Principal Infrastructure Engineer
Neo Psychiko, Attiki, Greece |
Engineering
Sthenos AI is the AI developer of EFA Group, building intelligent, mission-ready solutions for defense and aerospace. With deep expertise in Command-and-Control (C2), cyber defense, computer vision, and autonomous systems, we design and deploy secure, field-proven AI that enhances operational efficiency and situational awareness. As part of a leading European defense ecosystem, we bring scalable innovation where it matters most — in the theater of operations.
We are looking for a Principal Infrastructure Architect responsible for designing, implementing and maintaining the distributed infrastructure backbone for a customer of Sthenos AI.
Responsibilities
- You architect and manage a highly available, distributed and virtualized data center infrastructure that serves as the foundation for a next generation AI-based intelligence platform.
- You design and implement the network architecture, compute, storage and virtualization layers of an on-premises environment to ensure scalability, performance and resilience.
- You design and implement a Kubernetes-based platform for running distributed workloads, ensuring optimal integration with networking, storage and hardware resources.
- You plan, deploy and operate virtualized infrastructure environments including compute clusters, hypervisors and software-defined networking.
- You define and implement hardware configurations and infrastructure standards, including server architectures, GPUs, networking equipment and storage systems.
- You design high-performance networking architectures, including routing, switching, load balancing and secure interconnection between distributed infrastructure components.

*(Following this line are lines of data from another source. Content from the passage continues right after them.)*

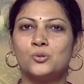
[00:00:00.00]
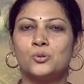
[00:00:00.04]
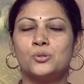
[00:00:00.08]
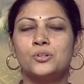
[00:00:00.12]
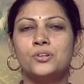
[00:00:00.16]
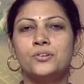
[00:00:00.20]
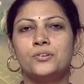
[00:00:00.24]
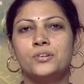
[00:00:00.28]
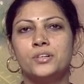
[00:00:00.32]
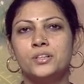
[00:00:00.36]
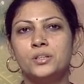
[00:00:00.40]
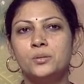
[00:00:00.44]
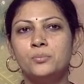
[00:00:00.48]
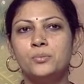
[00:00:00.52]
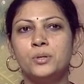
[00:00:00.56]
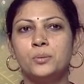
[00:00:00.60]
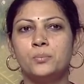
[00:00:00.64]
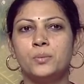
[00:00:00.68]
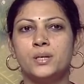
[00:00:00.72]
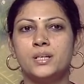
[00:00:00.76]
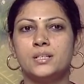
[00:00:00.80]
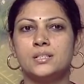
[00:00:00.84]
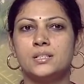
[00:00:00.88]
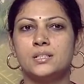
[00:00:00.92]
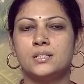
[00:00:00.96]
So the rhythm
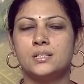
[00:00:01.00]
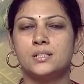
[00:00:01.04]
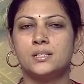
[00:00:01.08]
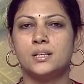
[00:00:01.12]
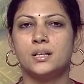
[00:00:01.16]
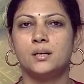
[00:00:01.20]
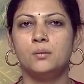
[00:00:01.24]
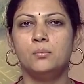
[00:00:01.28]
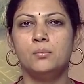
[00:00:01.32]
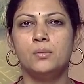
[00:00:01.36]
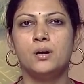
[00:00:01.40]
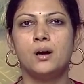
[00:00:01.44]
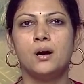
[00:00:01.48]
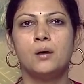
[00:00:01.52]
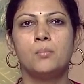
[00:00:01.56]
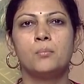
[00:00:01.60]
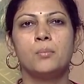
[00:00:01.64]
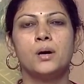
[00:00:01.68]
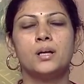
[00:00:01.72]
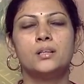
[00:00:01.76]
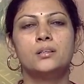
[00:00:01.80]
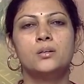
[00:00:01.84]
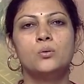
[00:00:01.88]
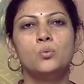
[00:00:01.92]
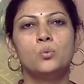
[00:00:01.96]
remains the same,
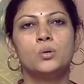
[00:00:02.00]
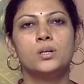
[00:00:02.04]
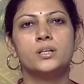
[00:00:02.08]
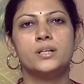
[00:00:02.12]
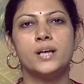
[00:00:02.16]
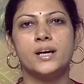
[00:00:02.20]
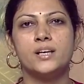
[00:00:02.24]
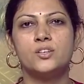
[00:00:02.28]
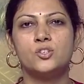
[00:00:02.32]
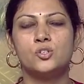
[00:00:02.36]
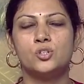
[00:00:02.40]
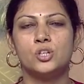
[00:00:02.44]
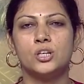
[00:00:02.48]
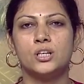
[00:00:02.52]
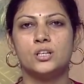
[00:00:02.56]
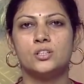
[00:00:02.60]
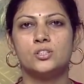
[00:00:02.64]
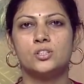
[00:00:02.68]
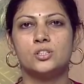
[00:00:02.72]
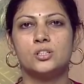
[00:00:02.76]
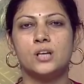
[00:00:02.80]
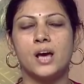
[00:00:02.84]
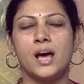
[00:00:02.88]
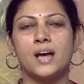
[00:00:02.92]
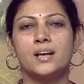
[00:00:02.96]
but the word has
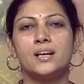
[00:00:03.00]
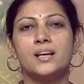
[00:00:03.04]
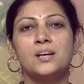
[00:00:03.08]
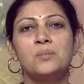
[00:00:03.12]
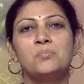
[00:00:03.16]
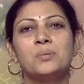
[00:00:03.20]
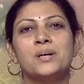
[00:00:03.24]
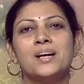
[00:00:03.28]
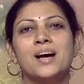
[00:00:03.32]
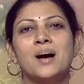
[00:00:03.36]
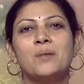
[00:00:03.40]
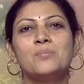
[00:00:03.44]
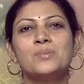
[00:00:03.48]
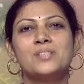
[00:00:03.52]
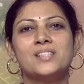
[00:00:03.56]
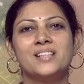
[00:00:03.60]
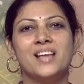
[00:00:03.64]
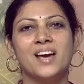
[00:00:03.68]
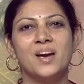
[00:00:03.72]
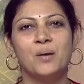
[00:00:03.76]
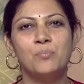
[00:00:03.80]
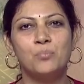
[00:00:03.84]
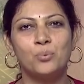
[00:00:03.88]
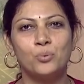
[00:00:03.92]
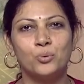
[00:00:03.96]
changed and it becomes
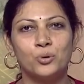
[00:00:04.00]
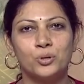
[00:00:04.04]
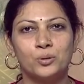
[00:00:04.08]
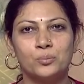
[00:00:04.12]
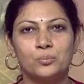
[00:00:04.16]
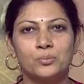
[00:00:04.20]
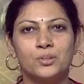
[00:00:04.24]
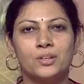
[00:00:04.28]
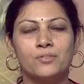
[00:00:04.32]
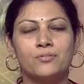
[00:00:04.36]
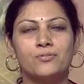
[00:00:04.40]
their poem.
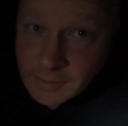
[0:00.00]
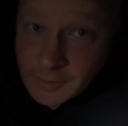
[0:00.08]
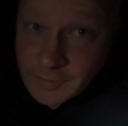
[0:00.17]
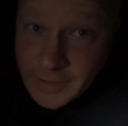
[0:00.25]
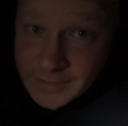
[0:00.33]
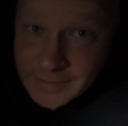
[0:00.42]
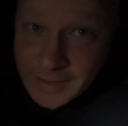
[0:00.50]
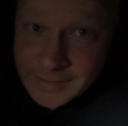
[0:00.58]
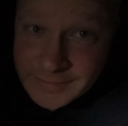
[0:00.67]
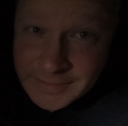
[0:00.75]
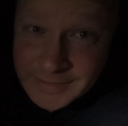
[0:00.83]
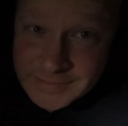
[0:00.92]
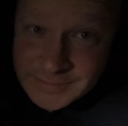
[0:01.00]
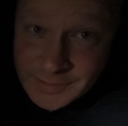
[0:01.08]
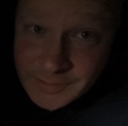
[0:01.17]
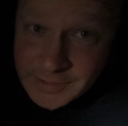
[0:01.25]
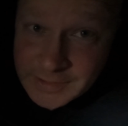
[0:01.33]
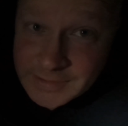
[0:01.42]
All right, Allie is
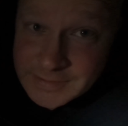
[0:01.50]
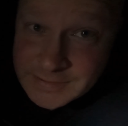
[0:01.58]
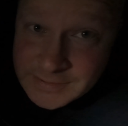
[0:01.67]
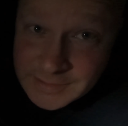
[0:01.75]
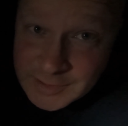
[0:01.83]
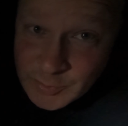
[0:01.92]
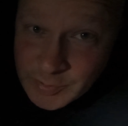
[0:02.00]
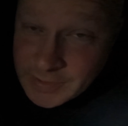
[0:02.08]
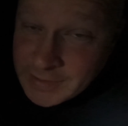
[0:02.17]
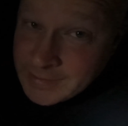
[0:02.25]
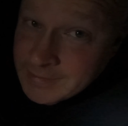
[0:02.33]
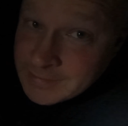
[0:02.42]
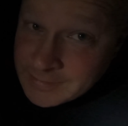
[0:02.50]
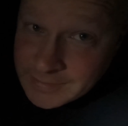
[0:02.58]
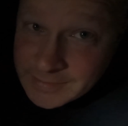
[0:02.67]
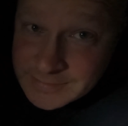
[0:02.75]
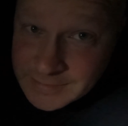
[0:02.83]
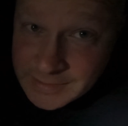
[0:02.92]
already asleep.
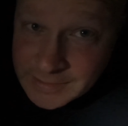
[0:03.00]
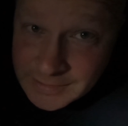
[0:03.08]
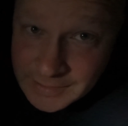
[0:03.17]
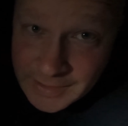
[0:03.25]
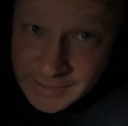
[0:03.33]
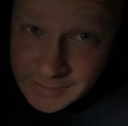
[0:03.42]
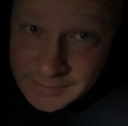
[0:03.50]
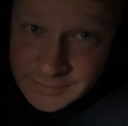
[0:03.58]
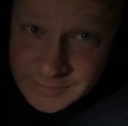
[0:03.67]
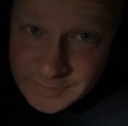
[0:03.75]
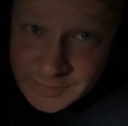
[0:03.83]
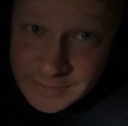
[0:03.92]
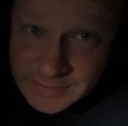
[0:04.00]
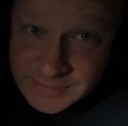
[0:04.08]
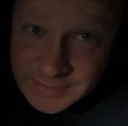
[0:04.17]
It's getting late, so it is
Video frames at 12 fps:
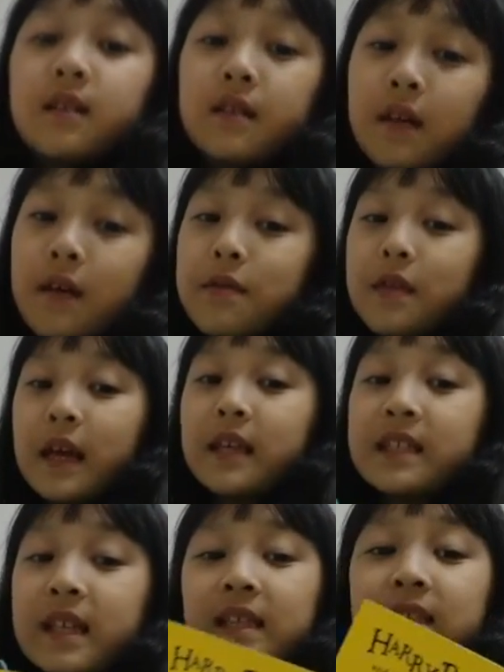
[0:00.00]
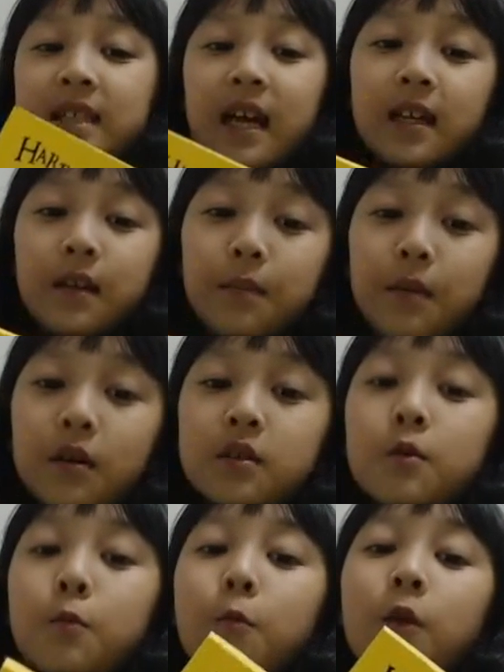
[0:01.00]
the things inside the
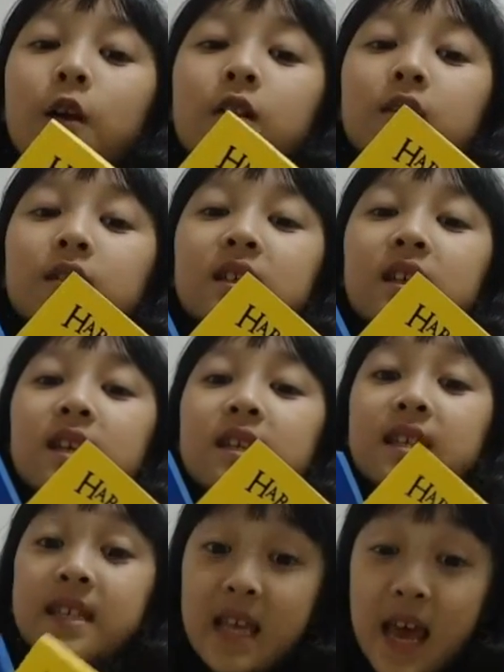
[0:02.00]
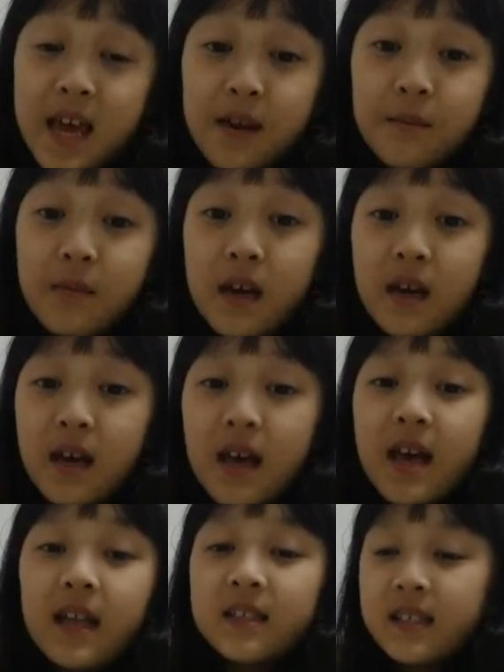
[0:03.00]
books were same.
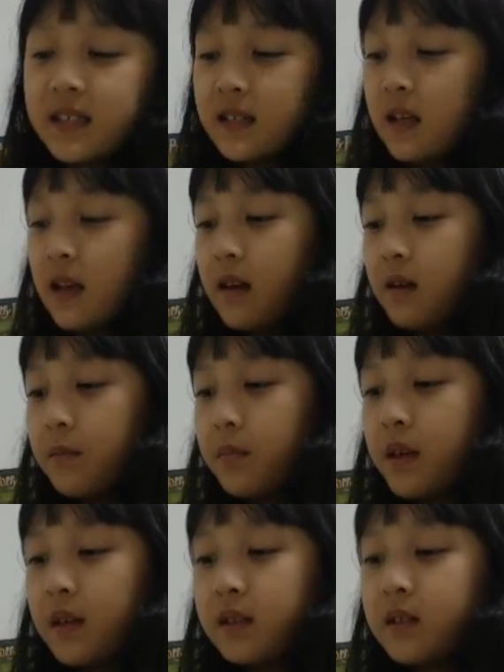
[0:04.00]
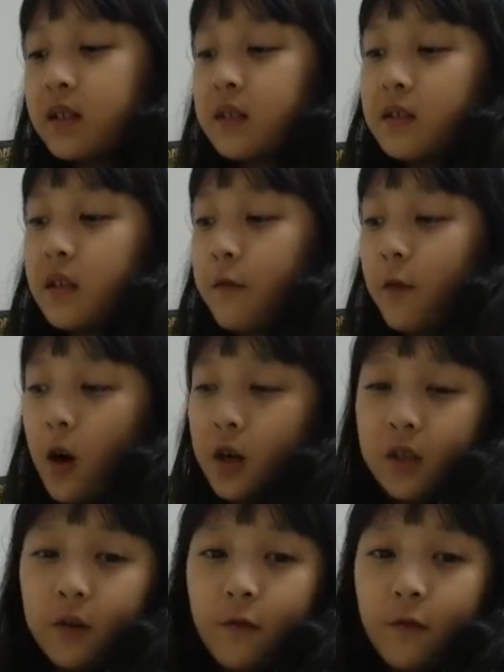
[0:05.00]
Uh, but the far,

- You operate a variety of different databases and storage solutions and make sure that they run smoothly and according to the performance standards set by the platform.
- You manage the different environments of the infrastructure and monitor continuously their capacity for taking proactive measures and ensuring their future growth.
- You ensure the reliability, performance and security of the infrastructure by defining operational standards, monitoring systems and incident response processes.
- You automate infrastructure provisioning and lifecycle management using Infrastructure as Code and configuration management tools.
- You collaborate closely with the platform vendor, ML engineers and data scientists to ensure the infrastructure supports demanding AI workloads and distributed computing requirements.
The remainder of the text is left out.